We were a team of 5 students (Karina Papalezova, Soninke Combrinck and Yiwen Yan, Hiram Aragon and me) and as a part of the project we all worked together and divided our tasks for the research as per our expertise in the field where in the desk research phase, I gathered information about the current process and the current role of Resume and the future of work and hiring process, in the field research I conducted some interviews as well as helped as a note keeper in some interviews and we all worked to gather during Synthesis phase of the project.

The Brief
The brief was to design how we think and imagine the future of what it means to have a job, to find a job, to hire someone, to fill the gap skills and grow personally and professionally and to create concepts for a new product or service that doesn’t exist today though it can include parts and pieces of existing products or services.
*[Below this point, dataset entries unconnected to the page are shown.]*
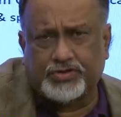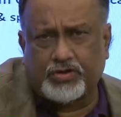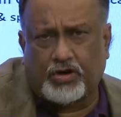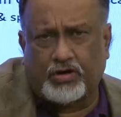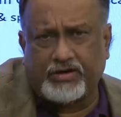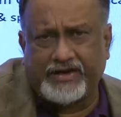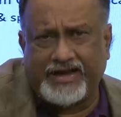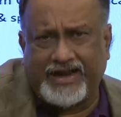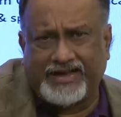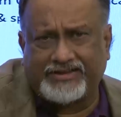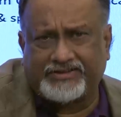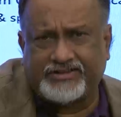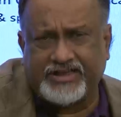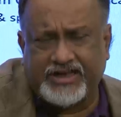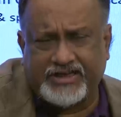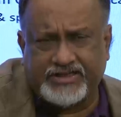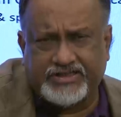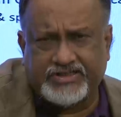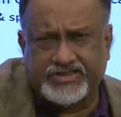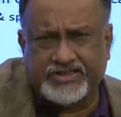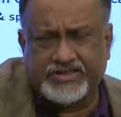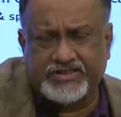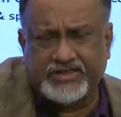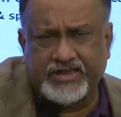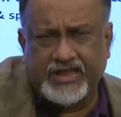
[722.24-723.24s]
on
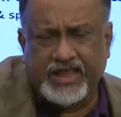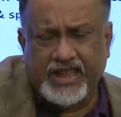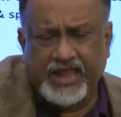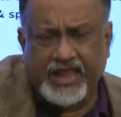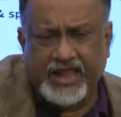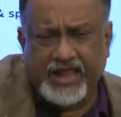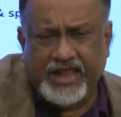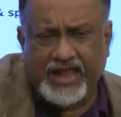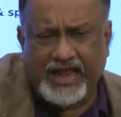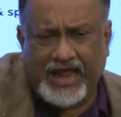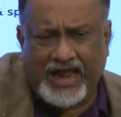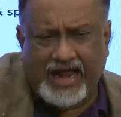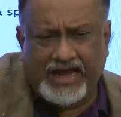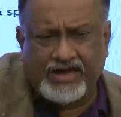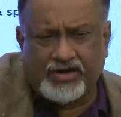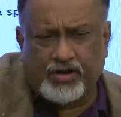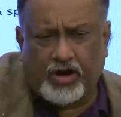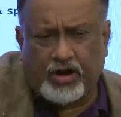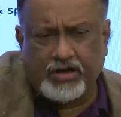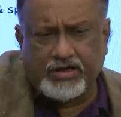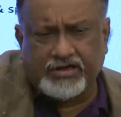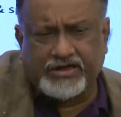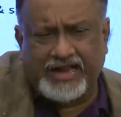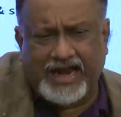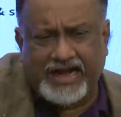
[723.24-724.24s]
ethics, and
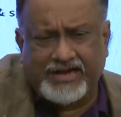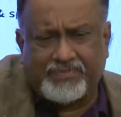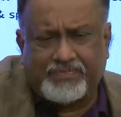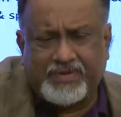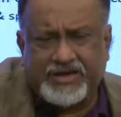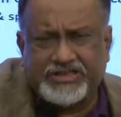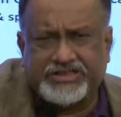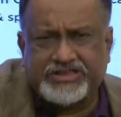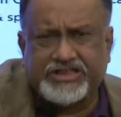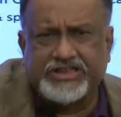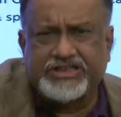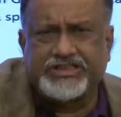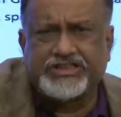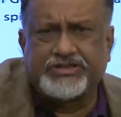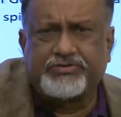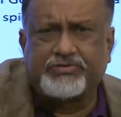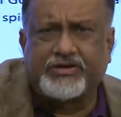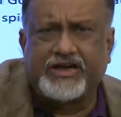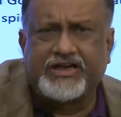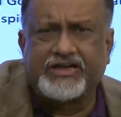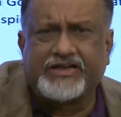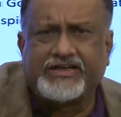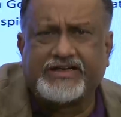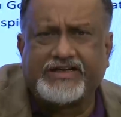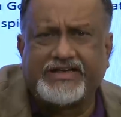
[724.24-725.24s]
on that basis you
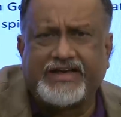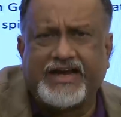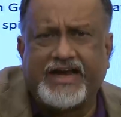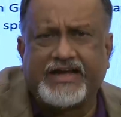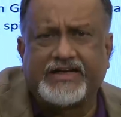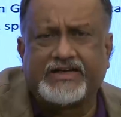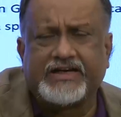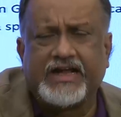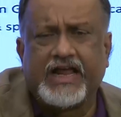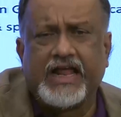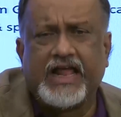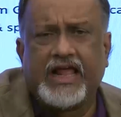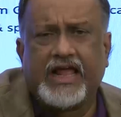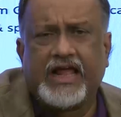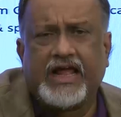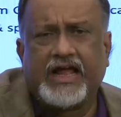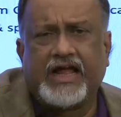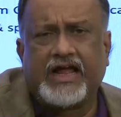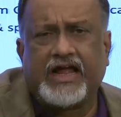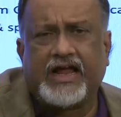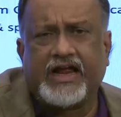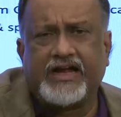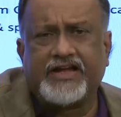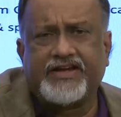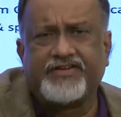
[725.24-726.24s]
can create
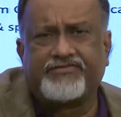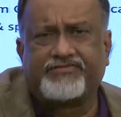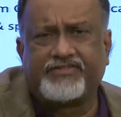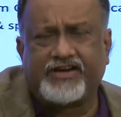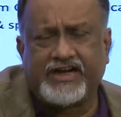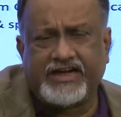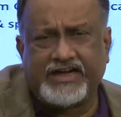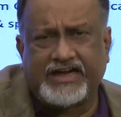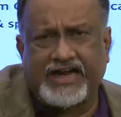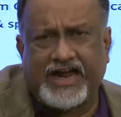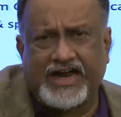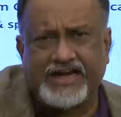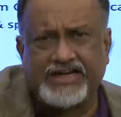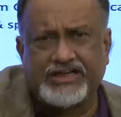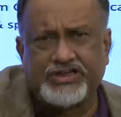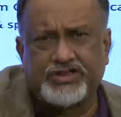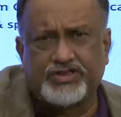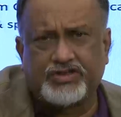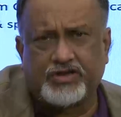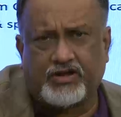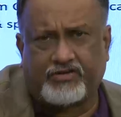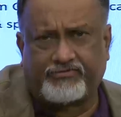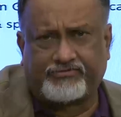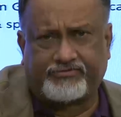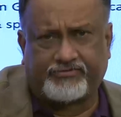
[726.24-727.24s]
different kinds
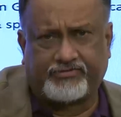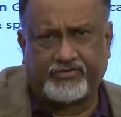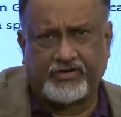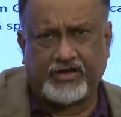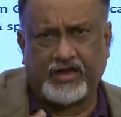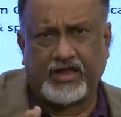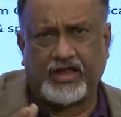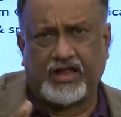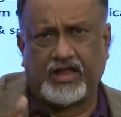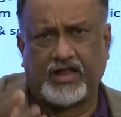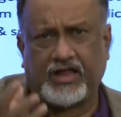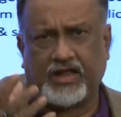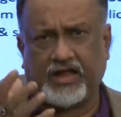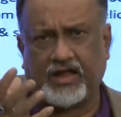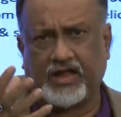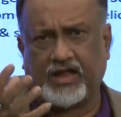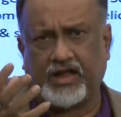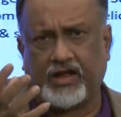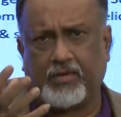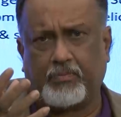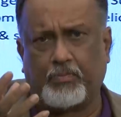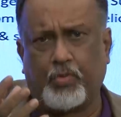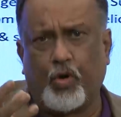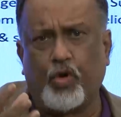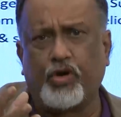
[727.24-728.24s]
of
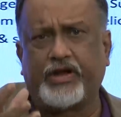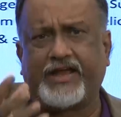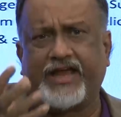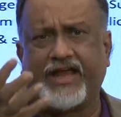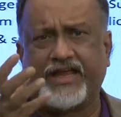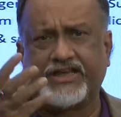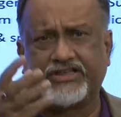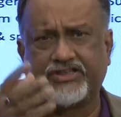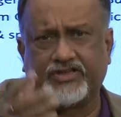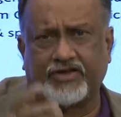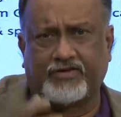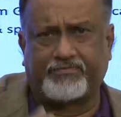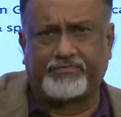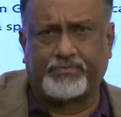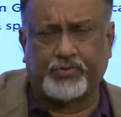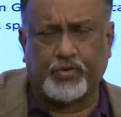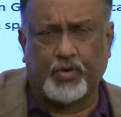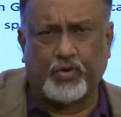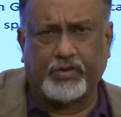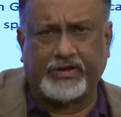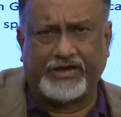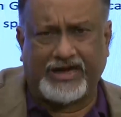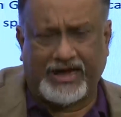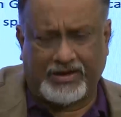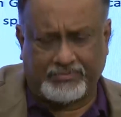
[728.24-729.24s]
bouquets of
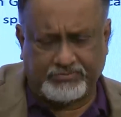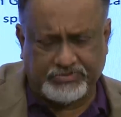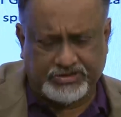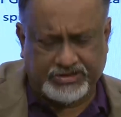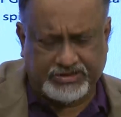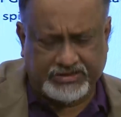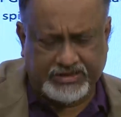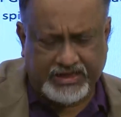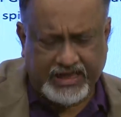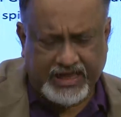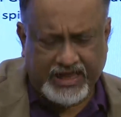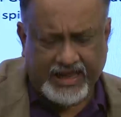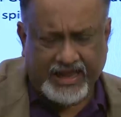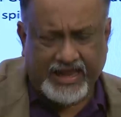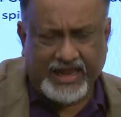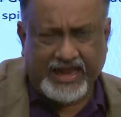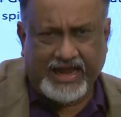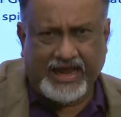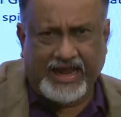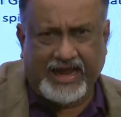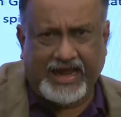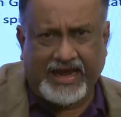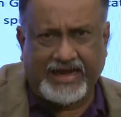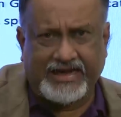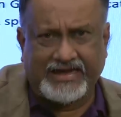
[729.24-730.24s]
programs,
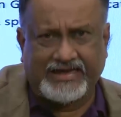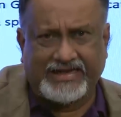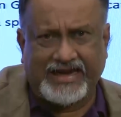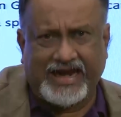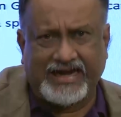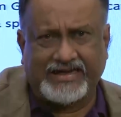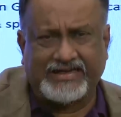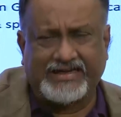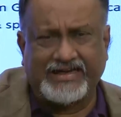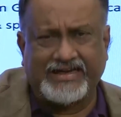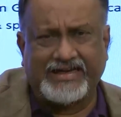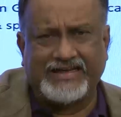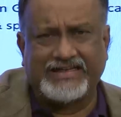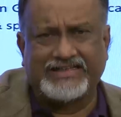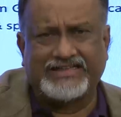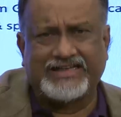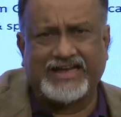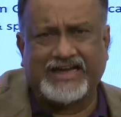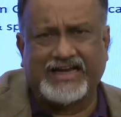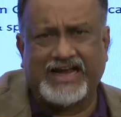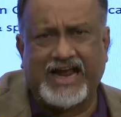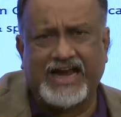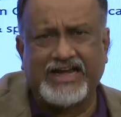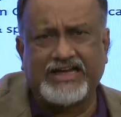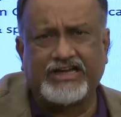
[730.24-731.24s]
and that is a
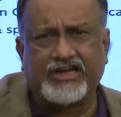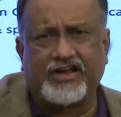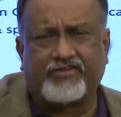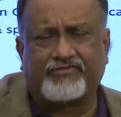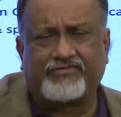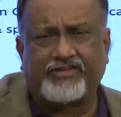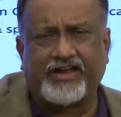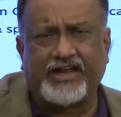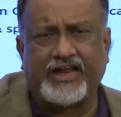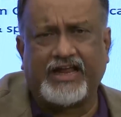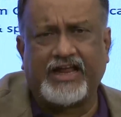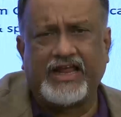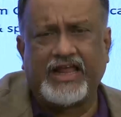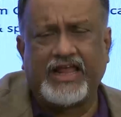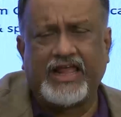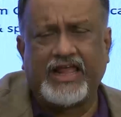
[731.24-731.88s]
kind of a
The idea was to move a bit into the future to create a radically new experience.

The Design Challenge
So, as per the brief, if we look from Employees’ perspective, generally they don’t know where to look, searching for a job is really difficult and it is always hard to know whether you are qualified or not. Whereas, from Employers’ perspective, hiring the right people is difficult, some of them are not qualified or they don’t have right mix of skills. If we look around the current education system, people are really working hard to fill the gaps of skills and knowledge, formal education lacks real world experience as industries are outpacing education.

The entire brief was divided in five different parts: Searching, Representing, Interviewing, Hiring and Switching.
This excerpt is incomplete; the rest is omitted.